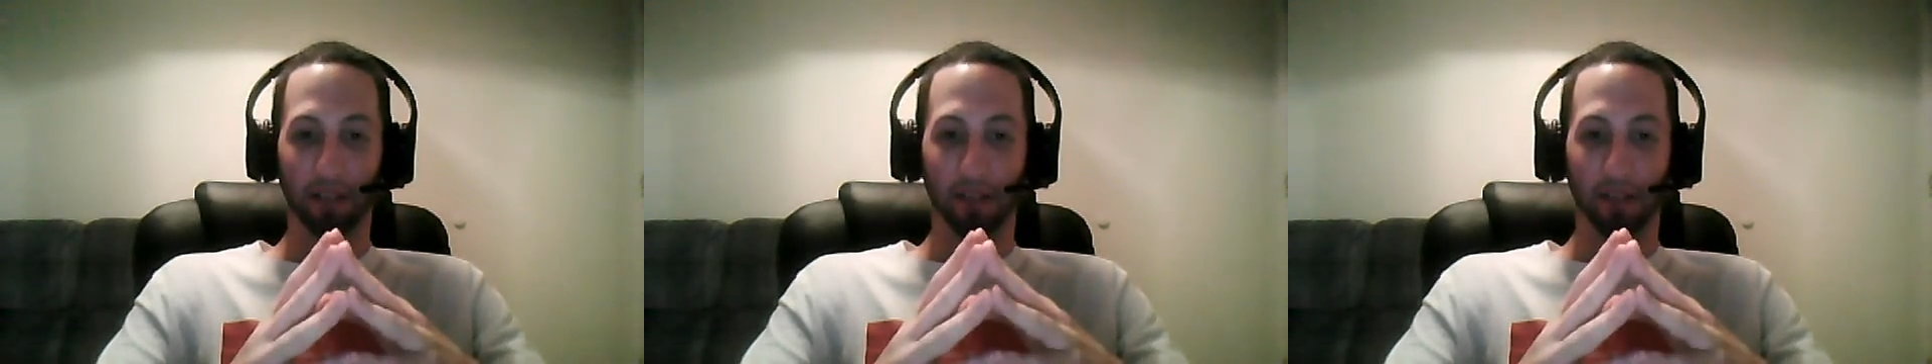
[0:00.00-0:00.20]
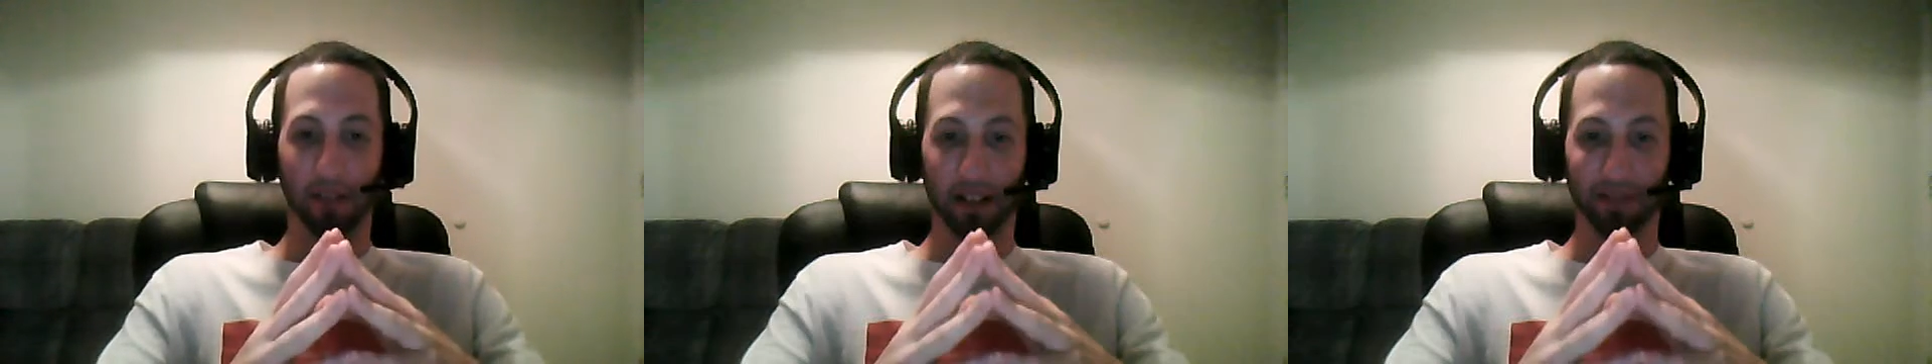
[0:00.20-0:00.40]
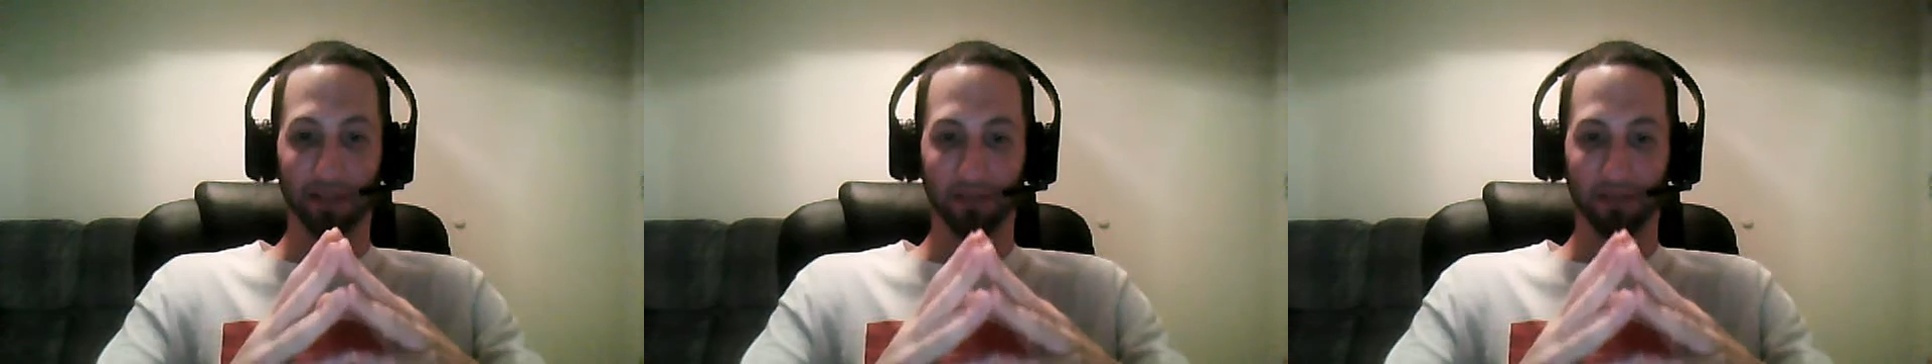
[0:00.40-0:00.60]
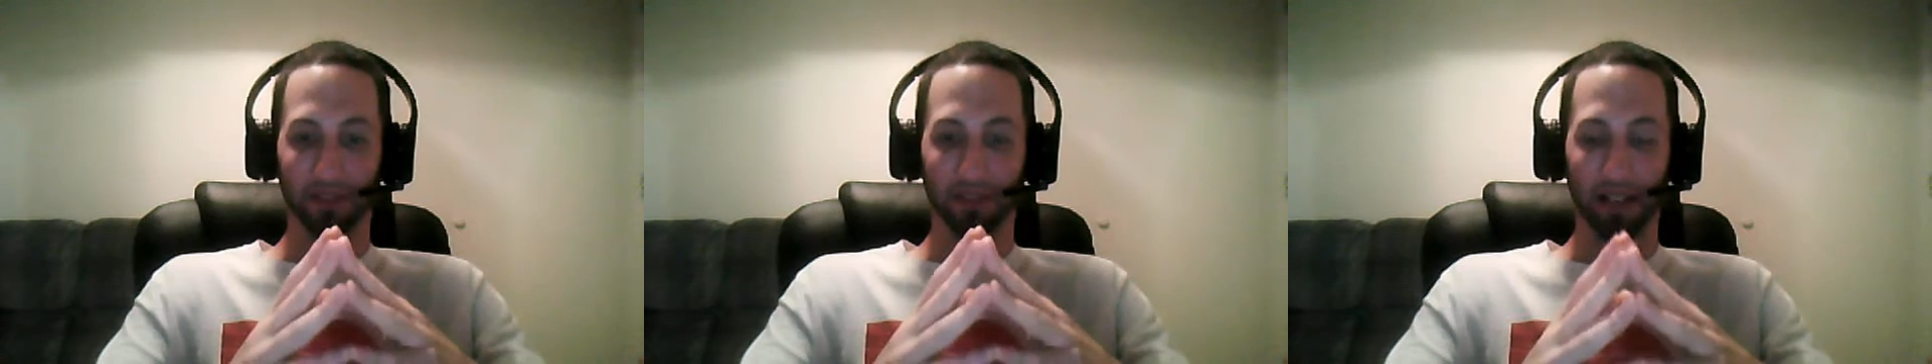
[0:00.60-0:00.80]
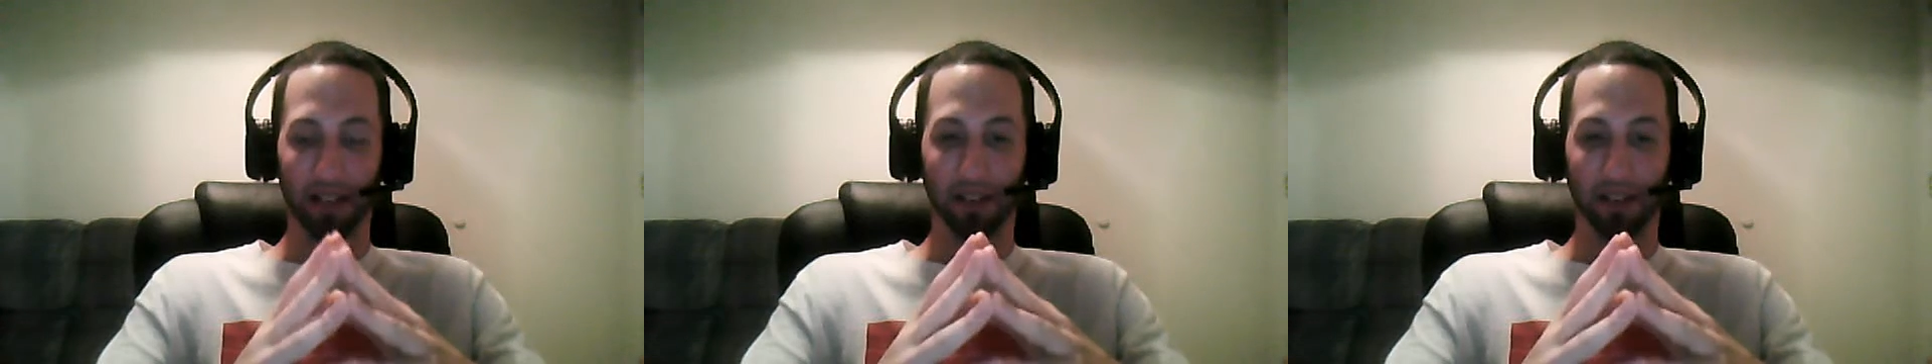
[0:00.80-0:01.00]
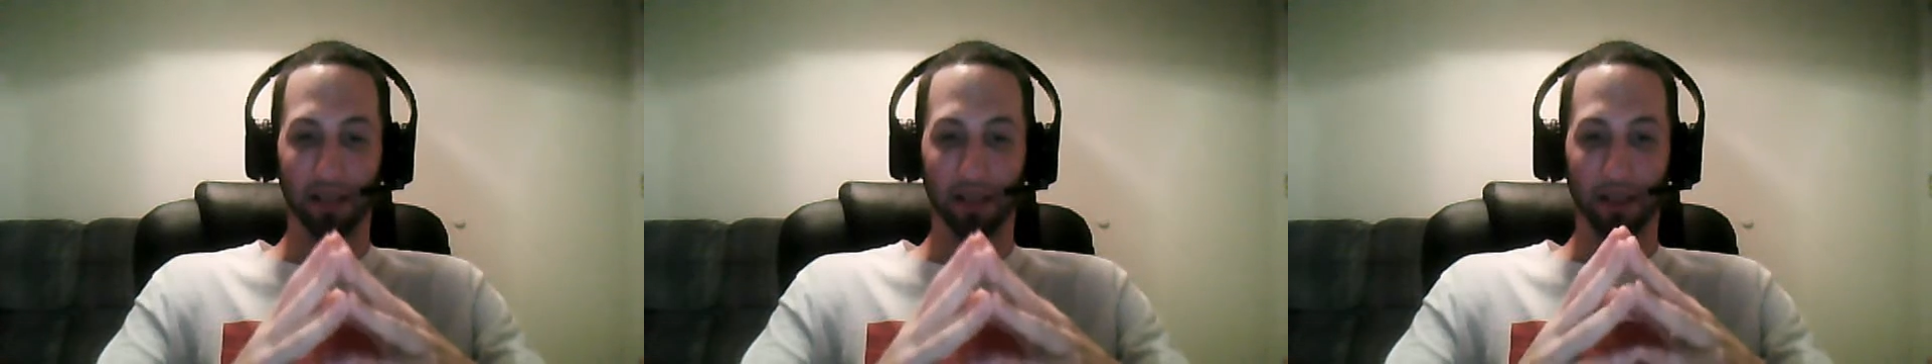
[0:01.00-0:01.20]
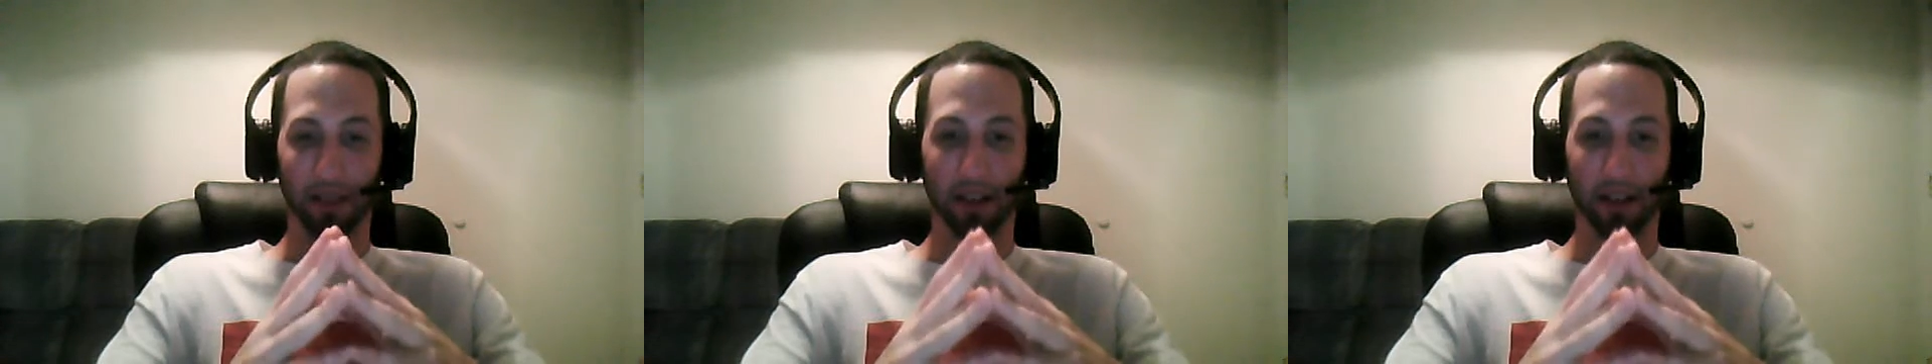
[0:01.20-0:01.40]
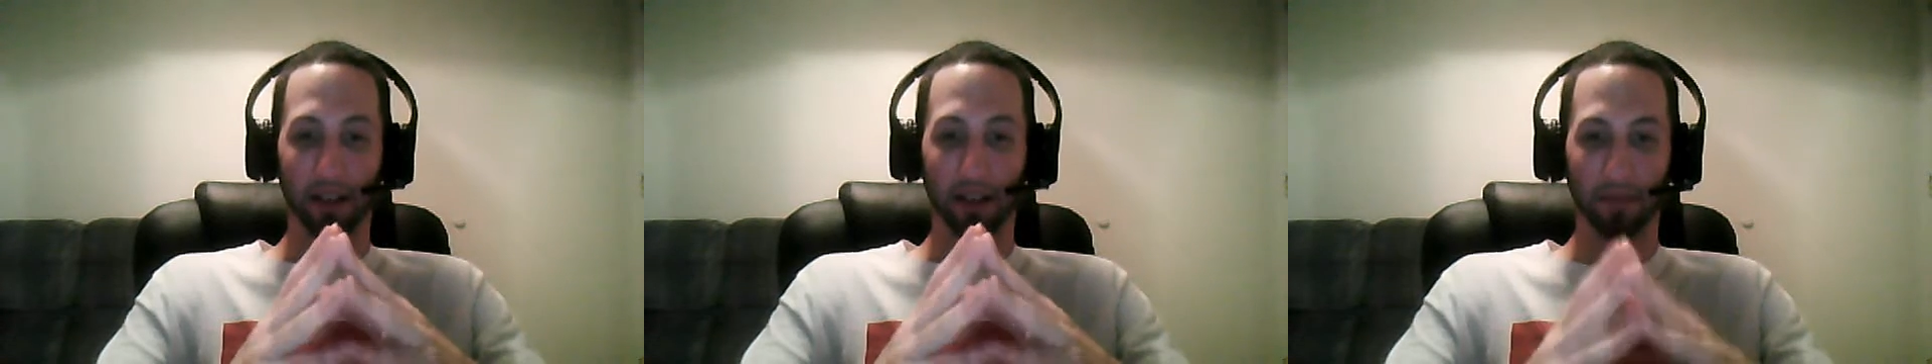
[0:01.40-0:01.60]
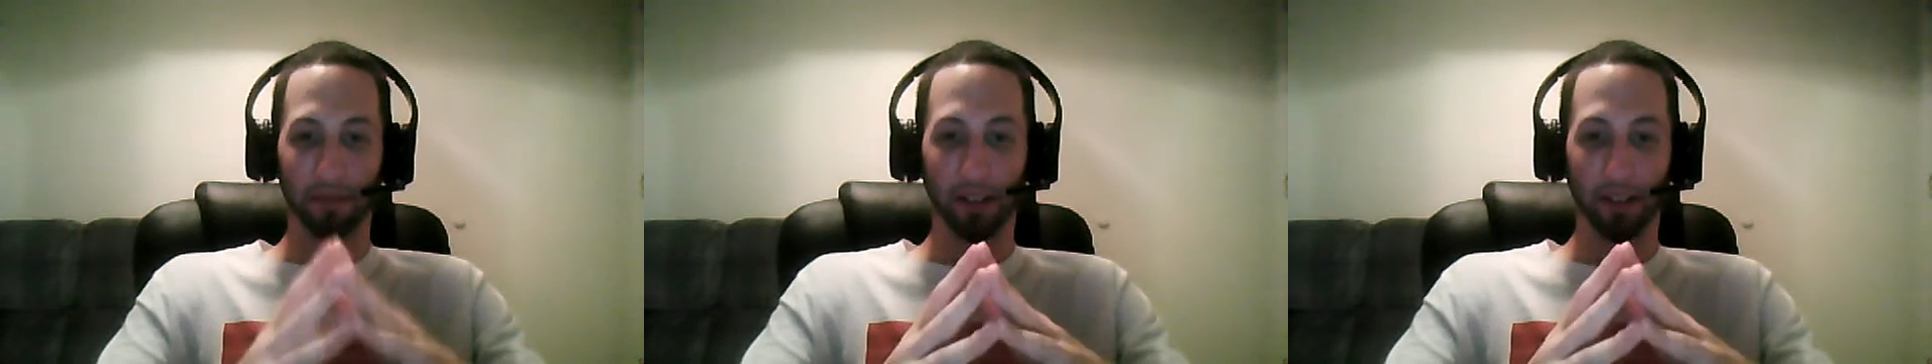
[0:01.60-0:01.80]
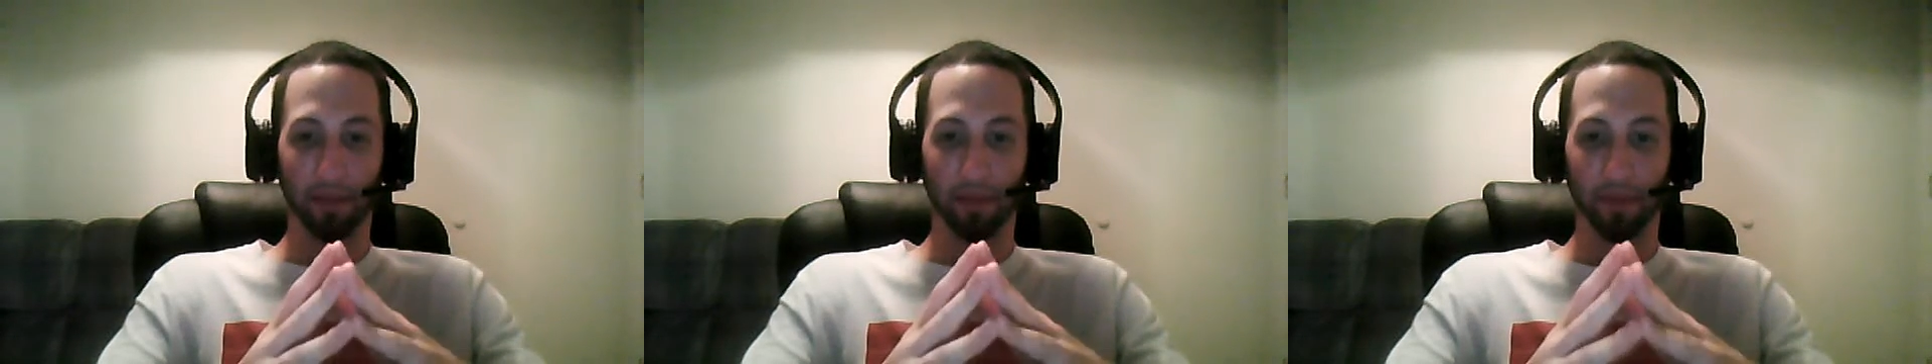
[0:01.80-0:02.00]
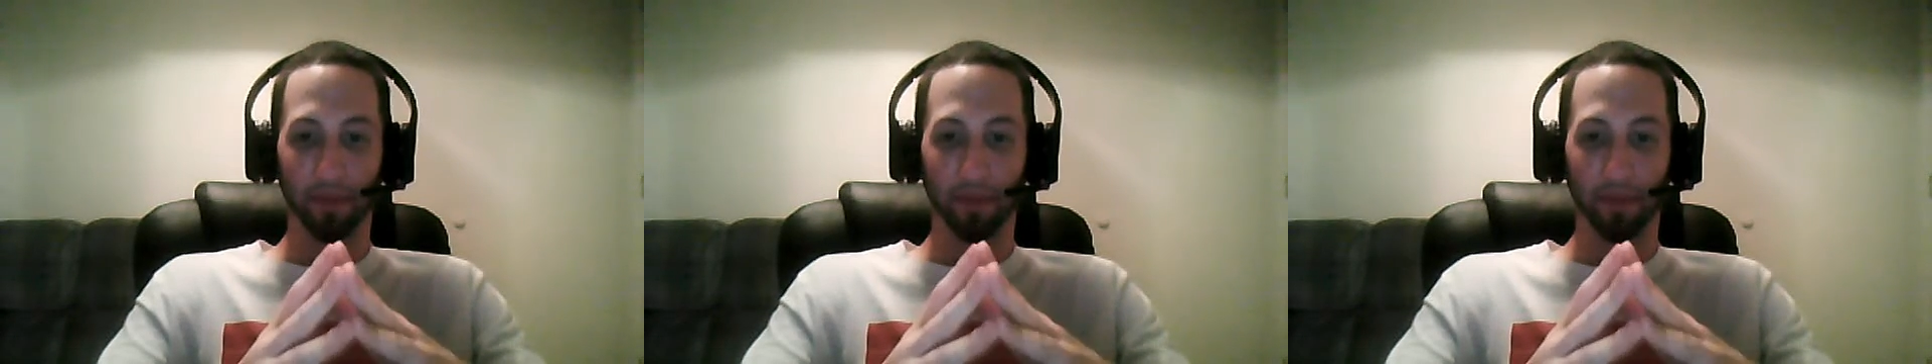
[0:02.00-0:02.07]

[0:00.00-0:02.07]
Fox News personality Mike Huckabee,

WORK ORDER: Would you please give the material above again, unchanged but without pictures?

YOUR RESPONSE:
[0:00.00-0:00.20]
[0:00.20-0:00.40]
[0:00.40-0:00.60]
[0:00.60-0:00.80]
[0:00.80-0:01.00]
[0:01.00-0:01.20]
[0:01.20-0:01.40]
[0:01.40-0:01.60]
[0:01.60-0:01.80]
[0:01.80-0:02.00]
[0:02.00-0:02.07]

[0:00.00-0:02.07]
Fox News personality Mike Huckabee,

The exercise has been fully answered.